All records, minus the pictures: write them out exactly.

● **TASK DATA**:
━━━

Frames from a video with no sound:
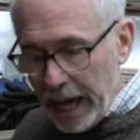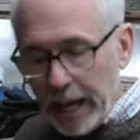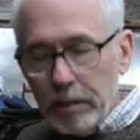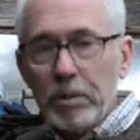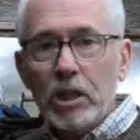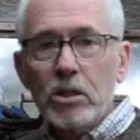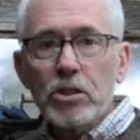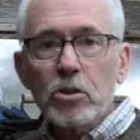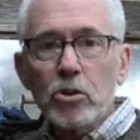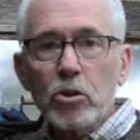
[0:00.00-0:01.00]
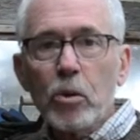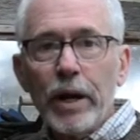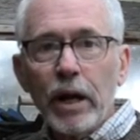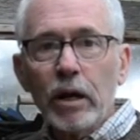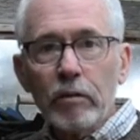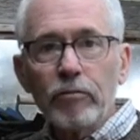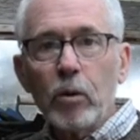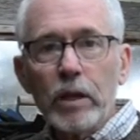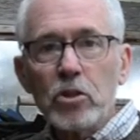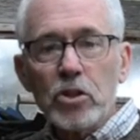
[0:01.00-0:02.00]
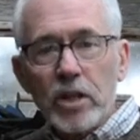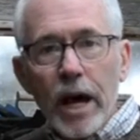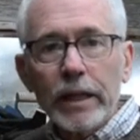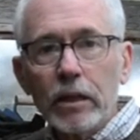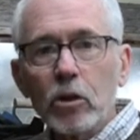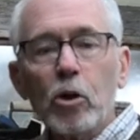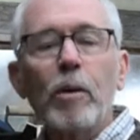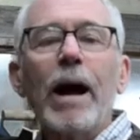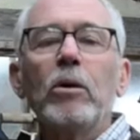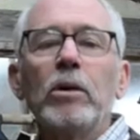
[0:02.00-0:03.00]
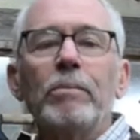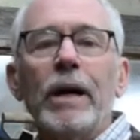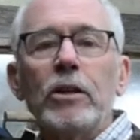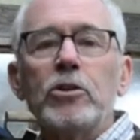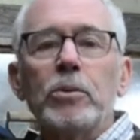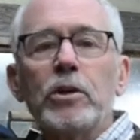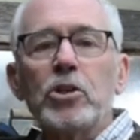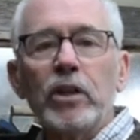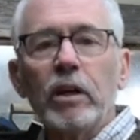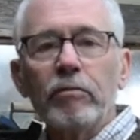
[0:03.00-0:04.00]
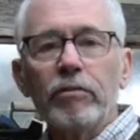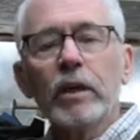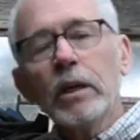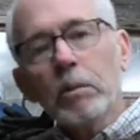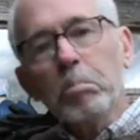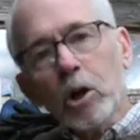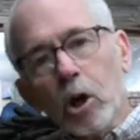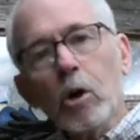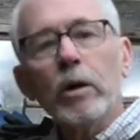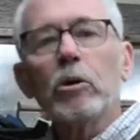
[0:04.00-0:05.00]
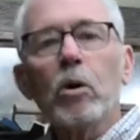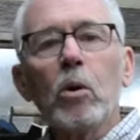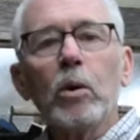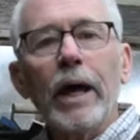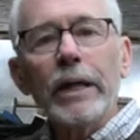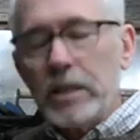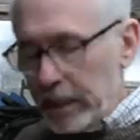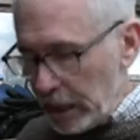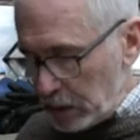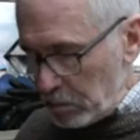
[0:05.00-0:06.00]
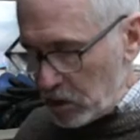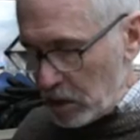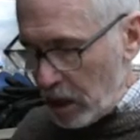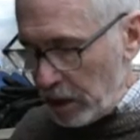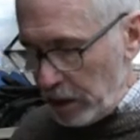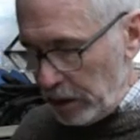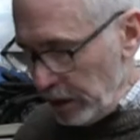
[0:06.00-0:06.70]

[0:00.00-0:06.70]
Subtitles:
and because they're square and 4 inches, I can crowd them onto a shelf below a grow light to get them started.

━━━

● **RESPONSE TO THIS EXERCISE**:
Frames from a video with no sound:
[0:00.00-0:01.00]
[0:01.00-0:02.00]
[0:02.00-0:03.00]
[0:03.00-0:04.00]
[0:04.00-0:05.00]
[0:05.00-0:06.00]
[0:06.00-0:06.70]

[0:00.00-0:06.70]
Subtitles:
and because they're square and 4 inches, I can crowd them onto a shelf below a grow light to get them started.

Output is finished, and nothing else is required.